"The good of the grace of one soul is greater than the good of the nature of the whole universe"
- St Thomas Aquinas Ia IIa, q.24, a. 3, ad 2

REALITY—A Synthesis Of Thomistic Thought

by Reginald Garrigou-Lagrange, O. P.


Virtues and vices are intrinsic principles of human acts. St. Thomas now turns to the extrinsic principle, to God who causes human acts by His law and His grace.

Law is "a regulation of reason in favor of the common good, promulgated by the ruler of the community." [1077] Its violation deserves punishment, to re-establish the law. [1078] There are many kinds of law. The highest kind, whence all others are derived, is the eternal law, "the plan by which divine wisdom rules all creatures." [1079] Natural law, a direct derivation from the eternal law, is imprinted on our rational faculties, inclining them to the end willed by the author of nature. It is immutable, like nature itself. Its first precept is: Do good, shun evil. From this principle follow other natural precepts, relative to the individual, to the family, to social life, and to the worship of God. [1080].

Positive laws, human or divine, presuppose the eternal law and the natural law.
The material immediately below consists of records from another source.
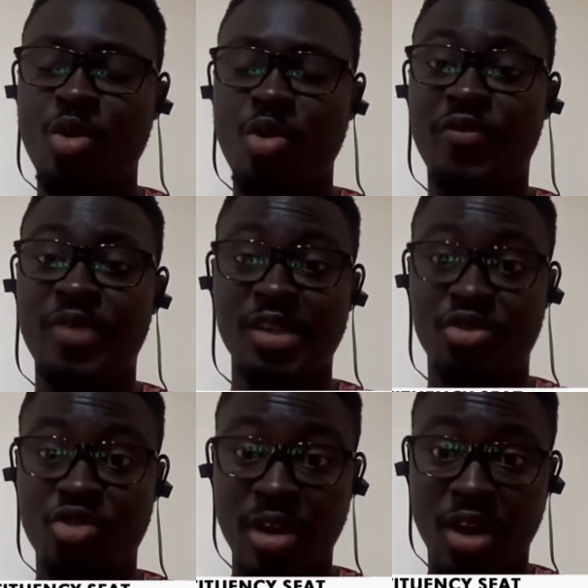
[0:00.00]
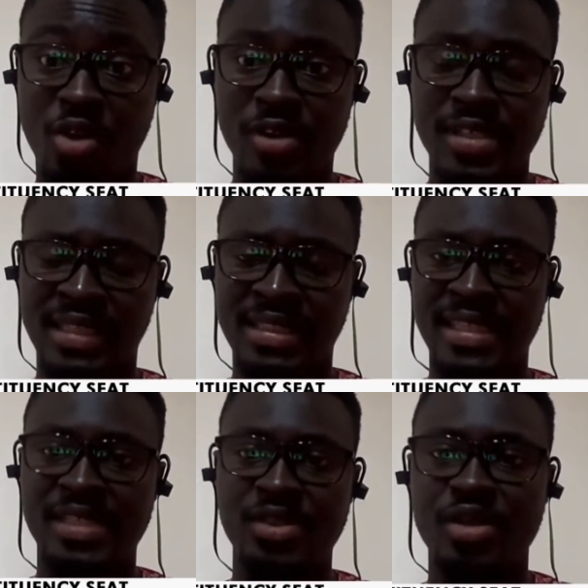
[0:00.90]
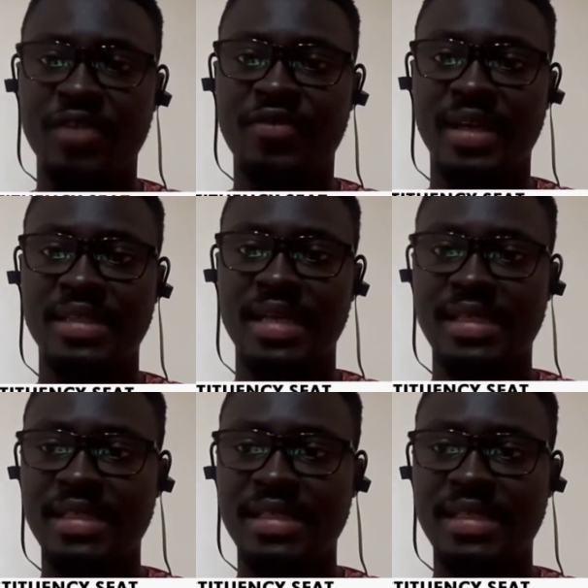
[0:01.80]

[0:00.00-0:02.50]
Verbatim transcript: will first draw the court's attention to the fact thatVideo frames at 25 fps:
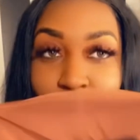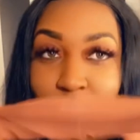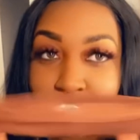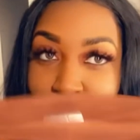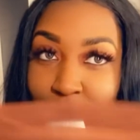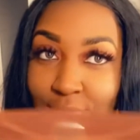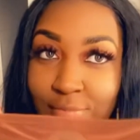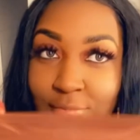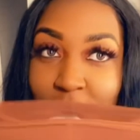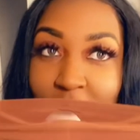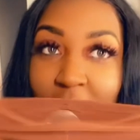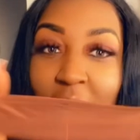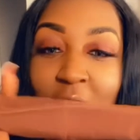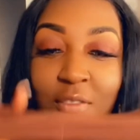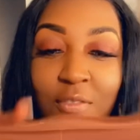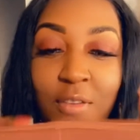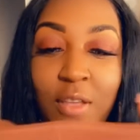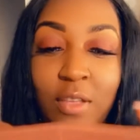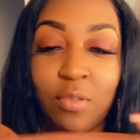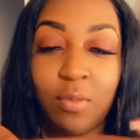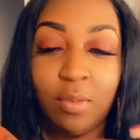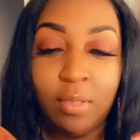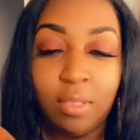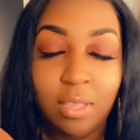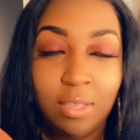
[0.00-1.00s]
I fucks
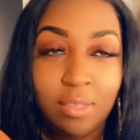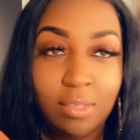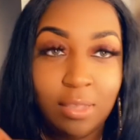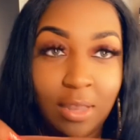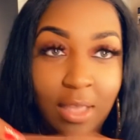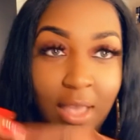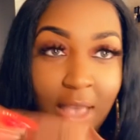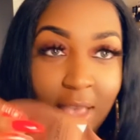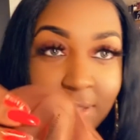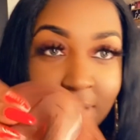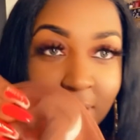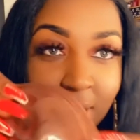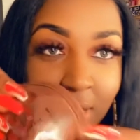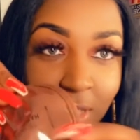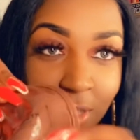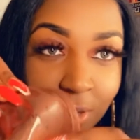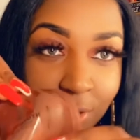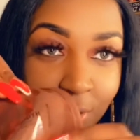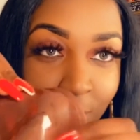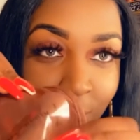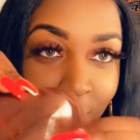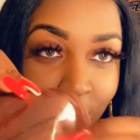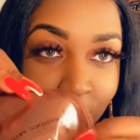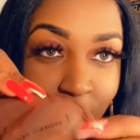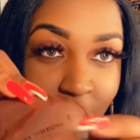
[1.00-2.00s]
with this. And it has like a
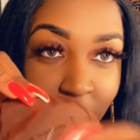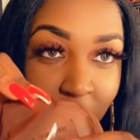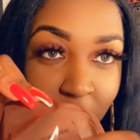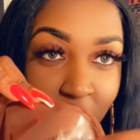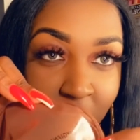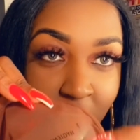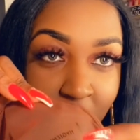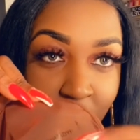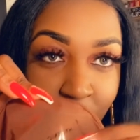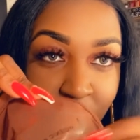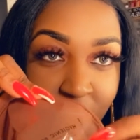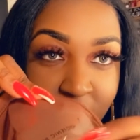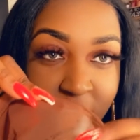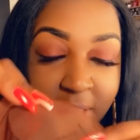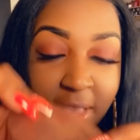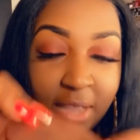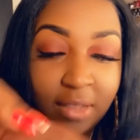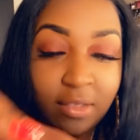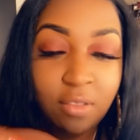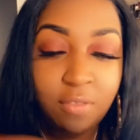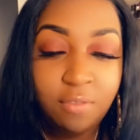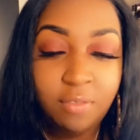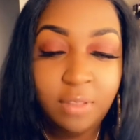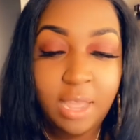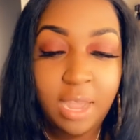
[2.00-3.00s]
little
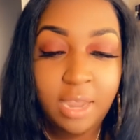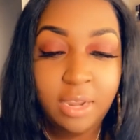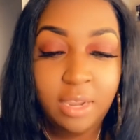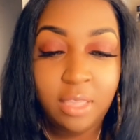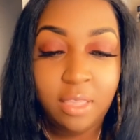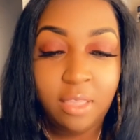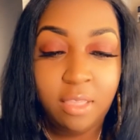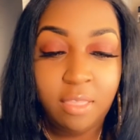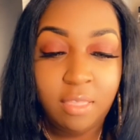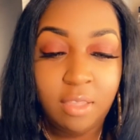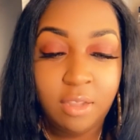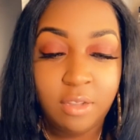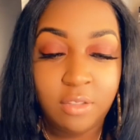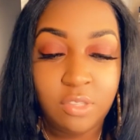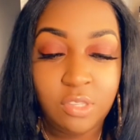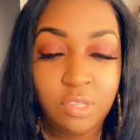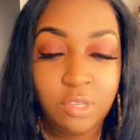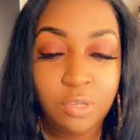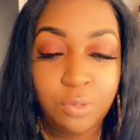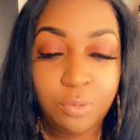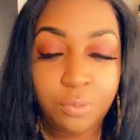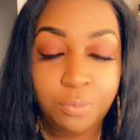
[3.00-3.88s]
protective lining in there too.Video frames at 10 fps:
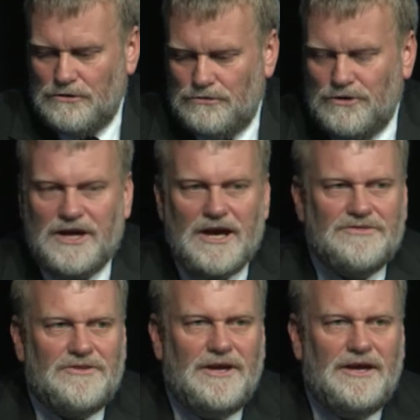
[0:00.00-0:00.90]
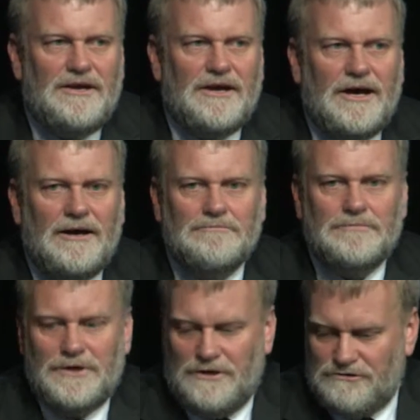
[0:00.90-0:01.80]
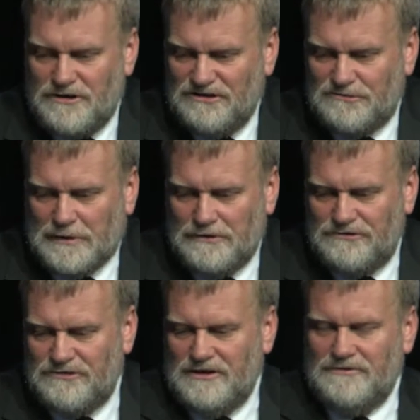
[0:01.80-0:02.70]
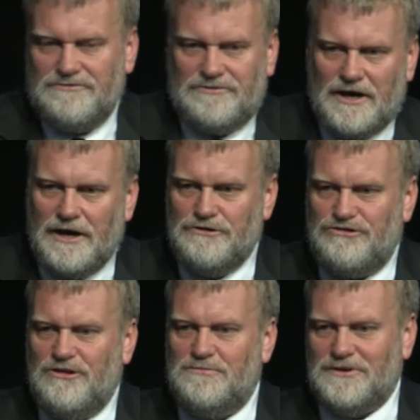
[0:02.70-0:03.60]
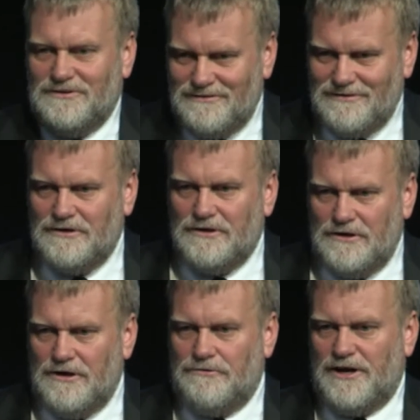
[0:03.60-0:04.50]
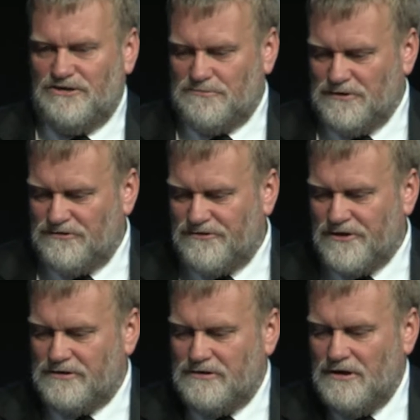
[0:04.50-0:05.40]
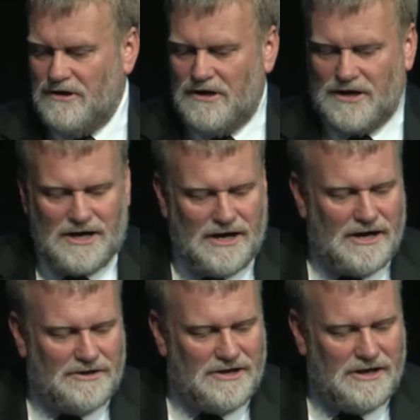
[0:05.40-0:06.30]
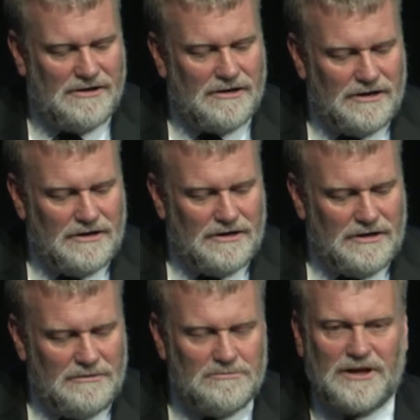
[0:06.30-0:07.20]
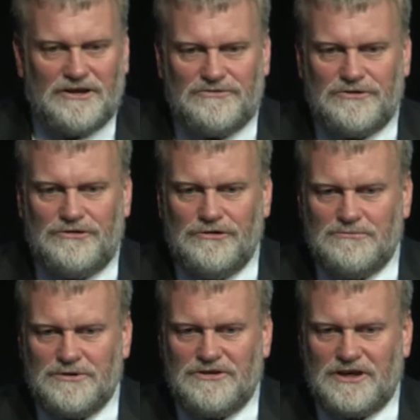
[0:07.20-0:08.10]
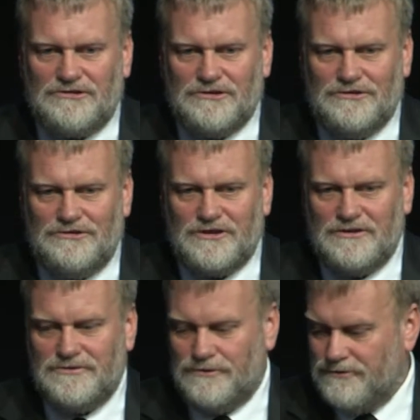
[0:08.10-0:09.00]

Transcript: looking at the transparency of ownership and arrangements that are there in place for student protection and so forth.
Divine positive law is either the Old Law or the New. The New Law is inscribed in our souls before it is inscribed on parchment. It is identified with grace and infused virtue. [1081] It brings the Old Law to perfection. It is the law of love, since it continually recalls the pre-eminence of charity, with its two grand precepts of love for God and neighbor. [1082].

Human laws, coming from human authority, must conform to natural law and to divine positive law. [1083] They must be morally good, just, suited to people and time. They bind in conscience, as derivations from the eternal law. Unjust laws do not bind in conscience, unless their observance is necessary to avoid a greater evil. In such cases we may yield on our rights, but not on our duties. But we may not obey a law which is manifestly against a higher law, especially if the higher law is a divine law. [1084].

On the immutability of the natural law Scotus maintains that the only necessary precepts are those relating to the service of God, whereas God could revoke the precept "Thou shalt not kill," and then murder would no longer be sin. Thus all relations of man to man would depend, not on God's natural law, but on His positive law. Occam goes still further, saying that God, being infinitely free, could have commanded us to hate Him. God might thus be, comments Leibnitz, [1085] the evil principle of the Manichaeans rather than the good principle of Christians. This nominalistic doctrine brings forth complete juridical positivism, since it leaves no act intrinsically either good or evil. Gerson [1086] approaches this position, saying there is only one act intrinsically good, namely, the love of God. St. Thomas, on the contrary, holding the natural law to be as immutable as human nature itself, establishes on high a luminary to guide all legislation worthy of the name.